For those obsessing that all American workers are going to be replaced by Chinese and Indian competitors the following article shows that it isn't as easy to do as you think.


Education May Thwart India's Call-Center Dream: Andy Mukherjee
2005-12-19 14:42 (New York)


* * *(Commentary. Andy Mukherjee is a Bloomberg News columnist.
The opinions expressed are his own.)

By Andy Mukherjee
* * *Dec. 20 (Bloomberg) -- McKinsey & Co. has come up with an
assessment of India's potential in software and back-office
services; for the country's policy makers, the consulting firm's
report is both a pleasant dream and a rude wake-up call.
* * *Between now and 2010, $110 billion of technology and call-
center work will move to developing countries. India's share of
such ``off-shored'' tasks may be more than half, or $60 billion,
McKinsey has estimated.
* * *The government in New Delhi, however, shouldn't take the
favorable prognosis for granted. India, McKinsey's researchers
say, ``confronts a potential shortage of skilled workers in the
next decade or so.''
* * *To maintain its global share of 65 percent in information
technology and 46 percent in business-process outsourcing, the
country will need 2.3 million professionals by 2010.
* * *According to McKinsey's calculations, India may face a
deficit of as many as 500,000 workers. As much as 70 percent of
the shortage will crop up in call centers and other back-office
businesses, where proficiency in English is the No. 1
prerequisite for landing a job.
* * *People within the Indian outsourcing industry are aware of
the problem: A number of executives cite high employee attrition
and galloping wages as signs that the labor market for
undergraduates in India is getting tighter.
* * *It isn't obvious why that should be so.
* * *In a country where millions of educated young people are
unemployed, why do call centers feel compelled to give pay raises
of 10 percent to 15 percent a year? Why don't they boot out the
highly paid workers and grab the eager aspirants?

* * * * * * * * * * * * *Education in Disarray

* * *And why do they offer their employees free dance lessons on
top of a $4,000 annual wage -- worth $36,000 when adjusted for
purchasing power in the local currency -- when they can't pass on
the increase in costs to the U.S. bank or the European insurance
company that is paying for the call centers' services?
* * *The answers may have a lot to do with India's education
system. A labor shortage is bound to surface unless India's
colleges can produce more employable graduates.
* * *McKinsey makes just that point. Currently, only about ``10-
15 percent of general college graduates are suitable for
employment'' in the outsourcing industry, it says.
* * *There are two ways to ease the crunch.
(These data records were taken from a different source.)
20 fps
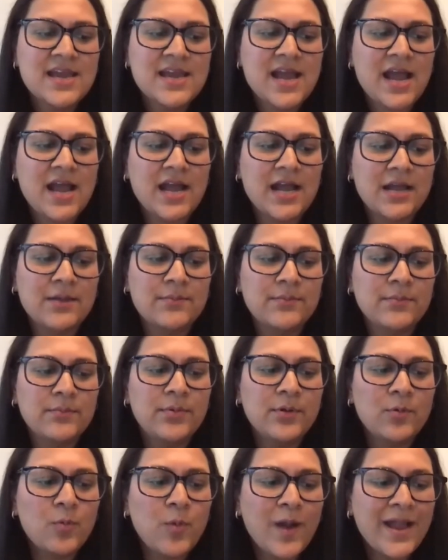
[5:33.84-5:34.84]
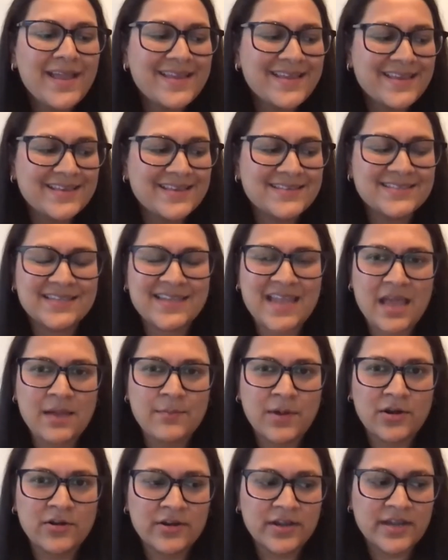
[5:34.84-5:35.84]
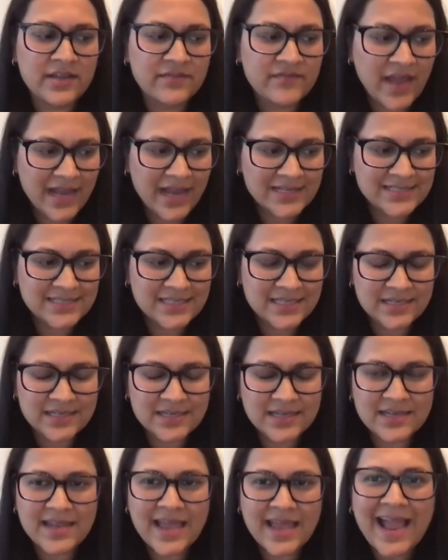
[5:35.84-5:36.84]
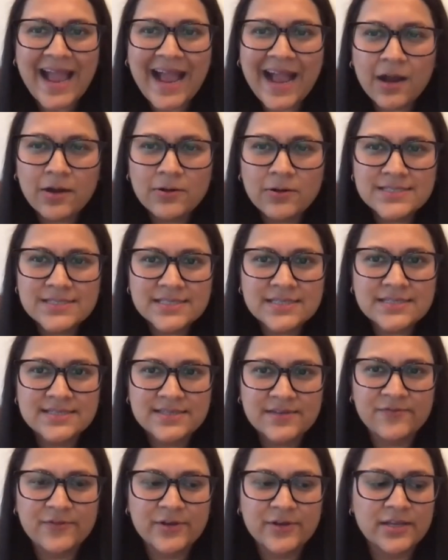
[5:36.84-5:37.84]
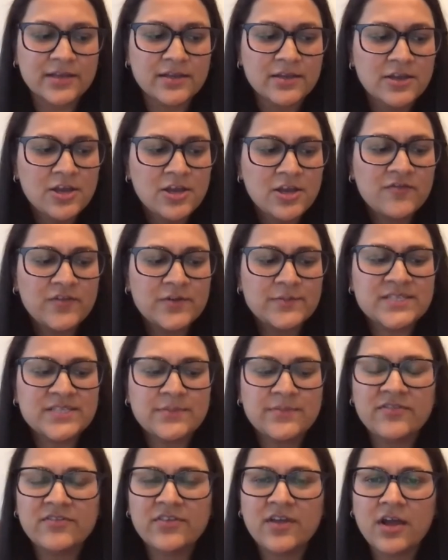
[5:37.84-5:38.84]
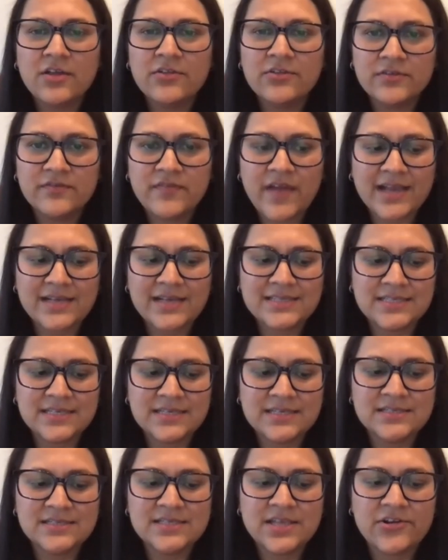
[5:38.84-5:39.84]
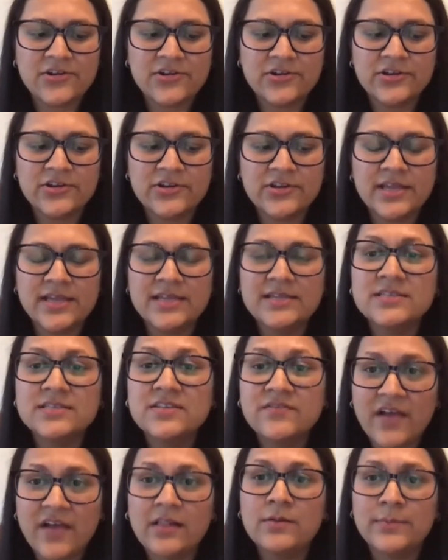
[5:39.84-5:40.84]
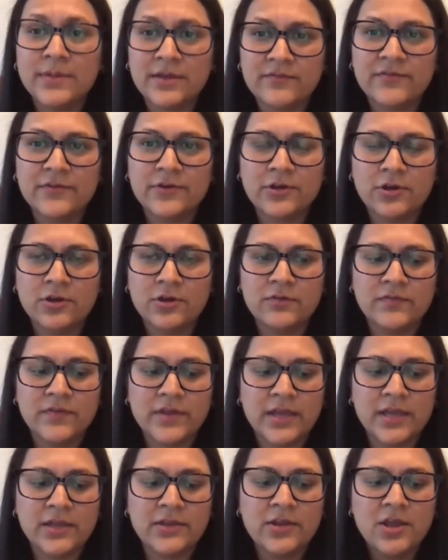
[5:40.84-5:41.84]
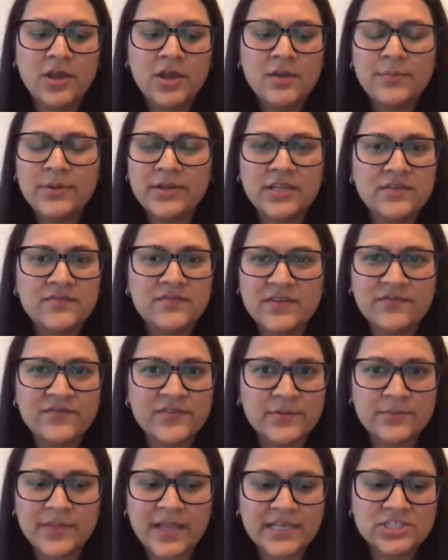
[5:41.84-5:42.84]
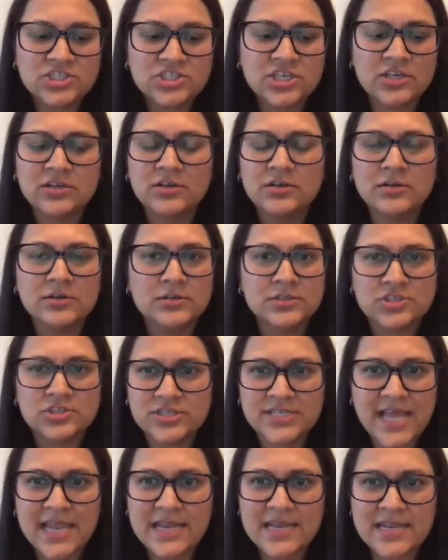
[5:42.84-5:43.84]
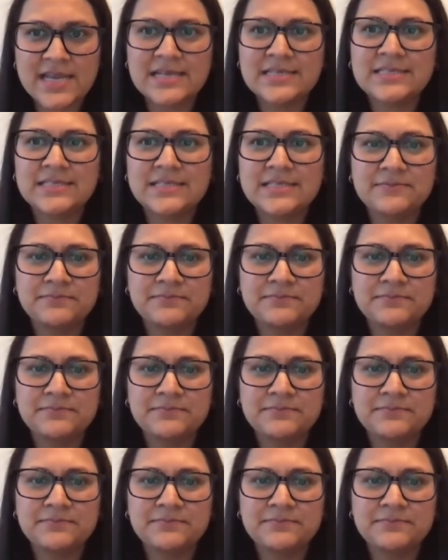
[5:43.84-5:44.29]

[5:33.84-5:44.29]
But what is an mRNA vaccine, and how is it different from some of the other vaccines that are in development for COVID, but even from like shingles or tetanus?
First, increase
college enrollment. Second, improve the effectiveness of the
three-year university programs so that more graduates are
suitable for call-center jobs. The solutions are related.

* * * * * * * * * * * * * *Dropout Rate

* * *About 8 million students in India begin their undergraduate
studies each year. That means only about seven out of 100 youths
aged 17 to 23 seek higher education. In most developed countries,
the ratio is at least 50 percent.
* * *Poverty, a big part of the reason for student drop outs, is
by no means the only explanation. There's also a huge incentive
problem.
* * *``The net value addition at college in India has become so
low, that it actually makes sense for an 18-year-old to say:
`Instead of hanging out in the canteen I'd rather start
working,''' Rashmi Bansal, who edits JAM, a Mumbai-based youth
magazine, writes on her personal Web site.
* * *The globally renowned Indian Institutes of Technology and
Indian Institutes of Management are islands of excellence; they
produce India's technological and managerial elite. The foot
soldiers of India's knowledge economy are produced in lesser
institutions, the so-called affiliated colleges.
* * *That's where the bottlenecks are emerging.
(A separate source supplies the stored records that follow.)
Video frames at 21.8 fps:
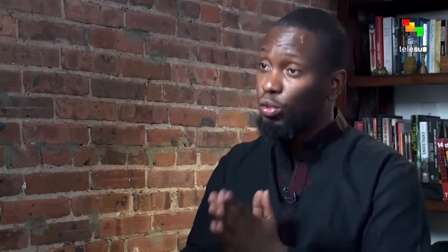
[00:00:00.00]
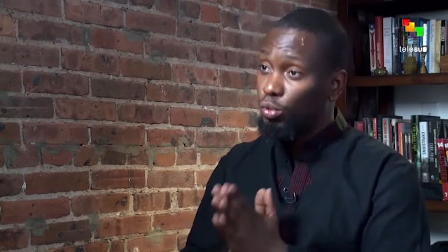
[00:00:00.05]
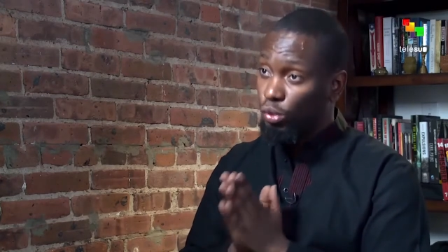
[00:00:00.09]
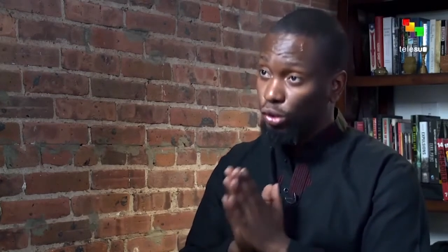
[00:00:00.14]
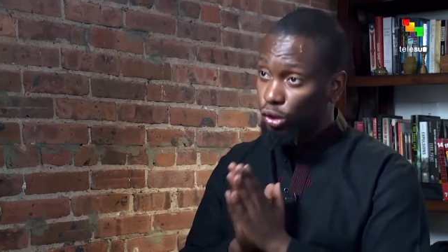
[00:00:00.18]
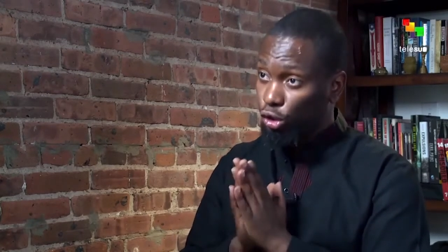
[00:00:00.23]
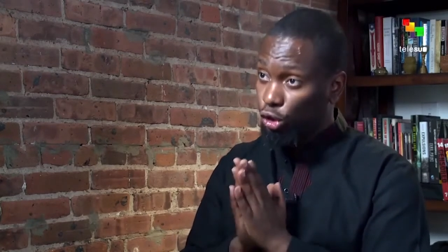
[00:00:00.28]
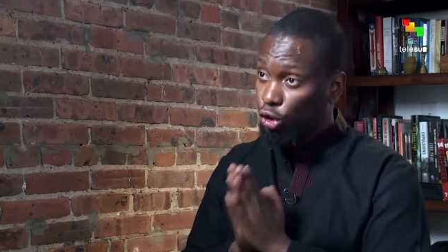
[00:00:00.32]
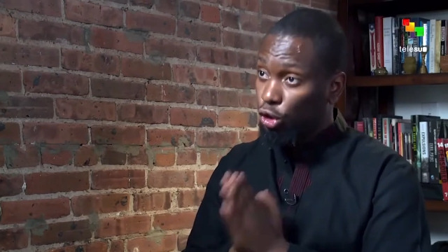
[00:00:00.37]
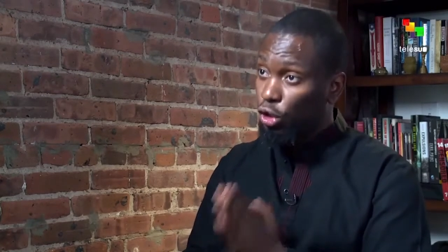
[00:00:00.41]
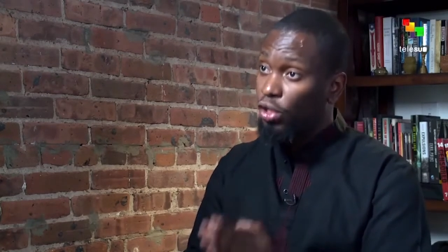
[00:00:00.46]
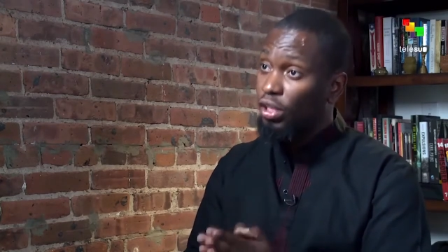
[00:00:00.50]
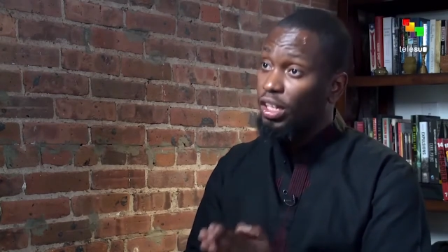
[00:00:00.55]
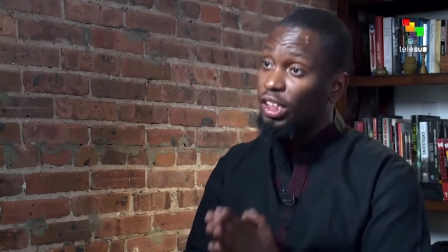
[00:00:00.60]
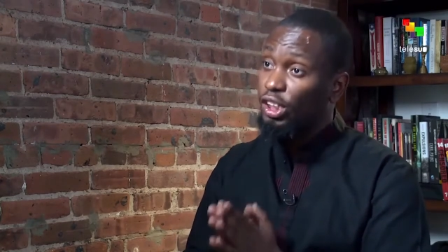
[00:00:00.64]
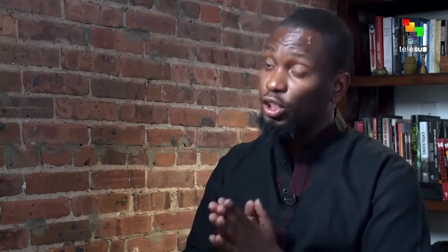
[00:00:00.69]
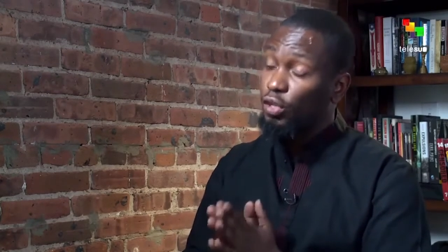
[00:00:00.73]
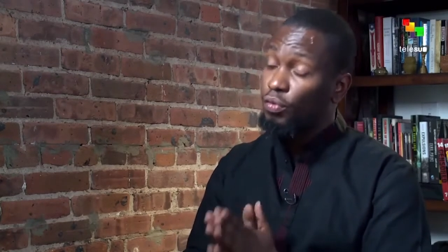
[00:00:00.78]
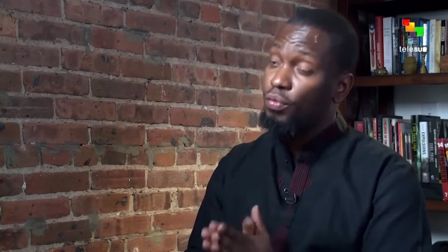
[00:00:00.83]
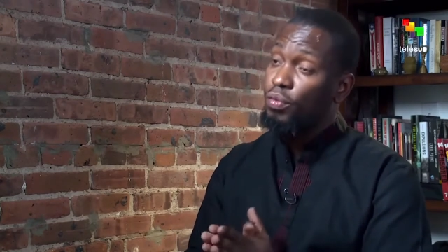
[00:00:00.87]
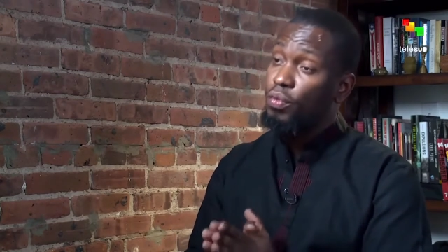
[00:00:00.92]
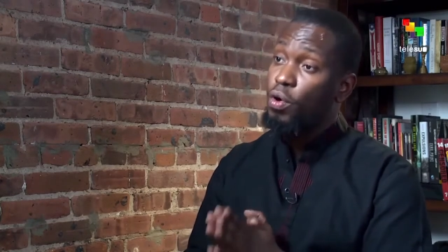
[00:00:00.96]
there was
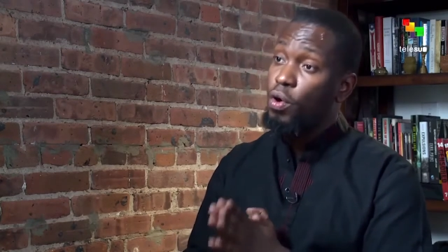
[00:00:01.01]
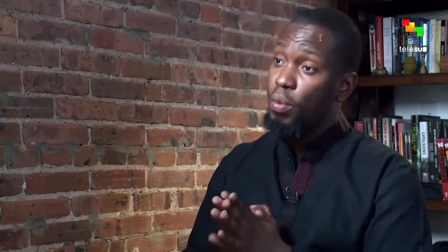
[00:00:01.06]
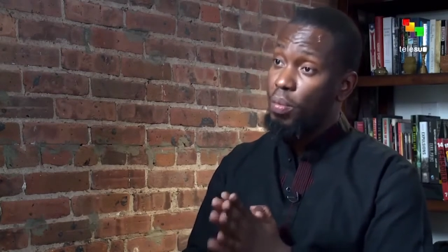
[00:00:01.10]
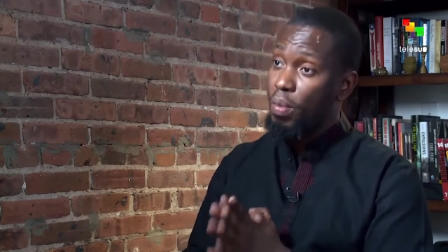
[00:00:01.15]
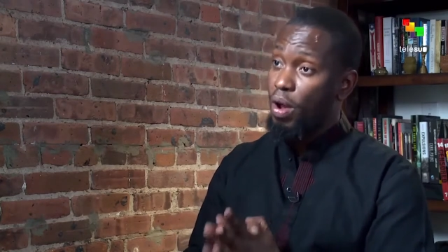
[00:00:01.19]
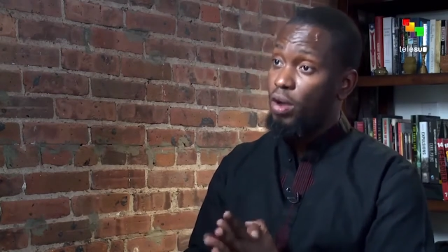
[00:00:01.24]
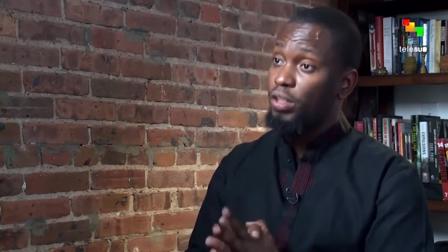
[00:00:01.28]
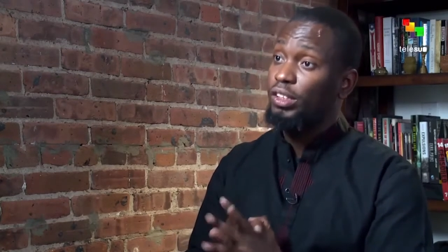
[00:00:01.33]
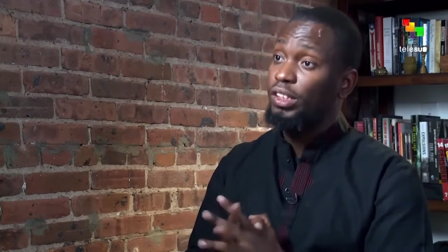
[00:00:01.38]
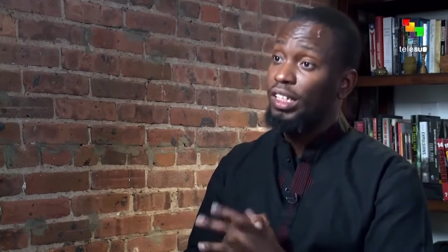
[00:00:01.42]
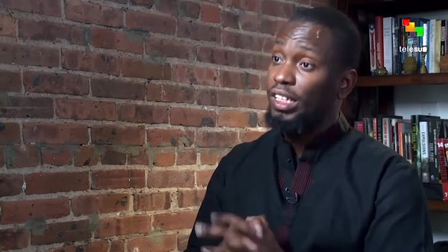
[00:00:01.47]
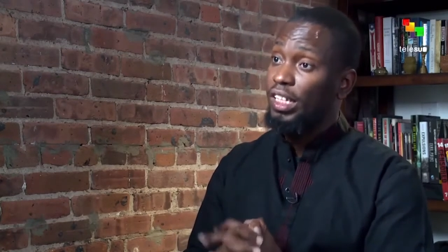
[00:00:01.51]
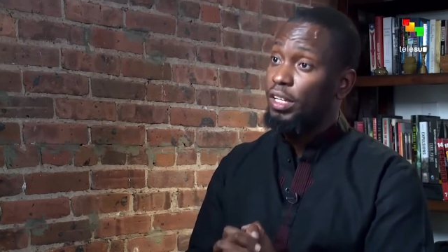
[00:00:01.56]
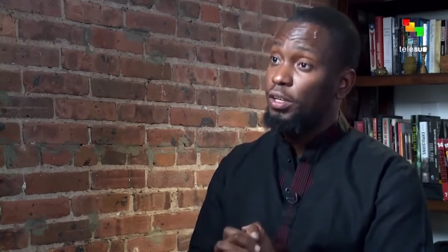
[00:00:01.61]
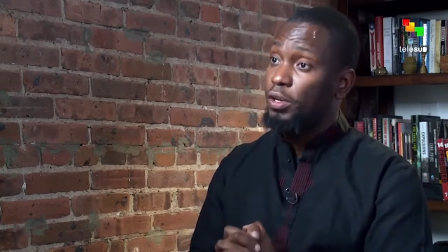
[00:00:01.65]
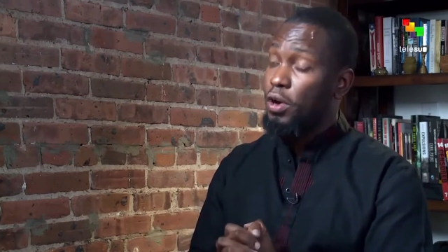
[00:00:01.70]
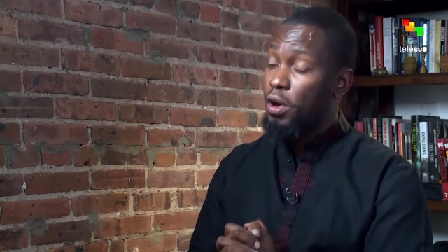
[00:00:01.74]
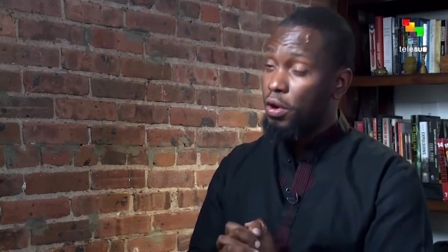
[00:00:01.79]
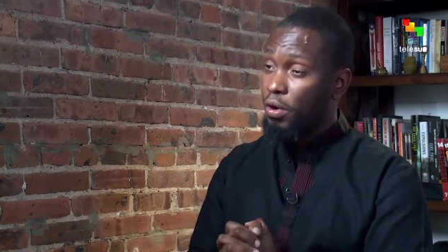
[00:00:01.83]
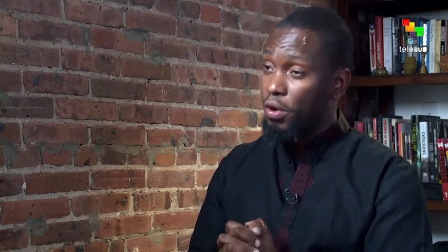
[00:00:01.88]
shortage of cobalt in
* * * * * * * * * * * * *Affiliated Colleges

* * *Educators such as V. C. Kulandaiswamy, a former university
vice-chancellor, have identified the affiliated-college system as
the scourge of higher education in India.
* * *A typical Indian university has scores of -- sometimes
several hundred -- related colleges.
* * *The university administers examinations and distributes
degrees. Other than that, ``the entire higher education in India
takes place only in the ill-equipped, understaffed, affiliated
colleges'' that produce 89 percent of India's undergraduates,
Kulandaiswamy wrote in May in India's Hindu newspaper.
* * *Large, single-campus universities that have economies of
scale must replace the affiliated colleges, most of which don't
even have decent libraries.
* * *Regardless of whether they want to become scientists or
customer-service agents, all university students in India should
be able to pick up the minimum English language skills required
for call-center employment. That doesn't happen now.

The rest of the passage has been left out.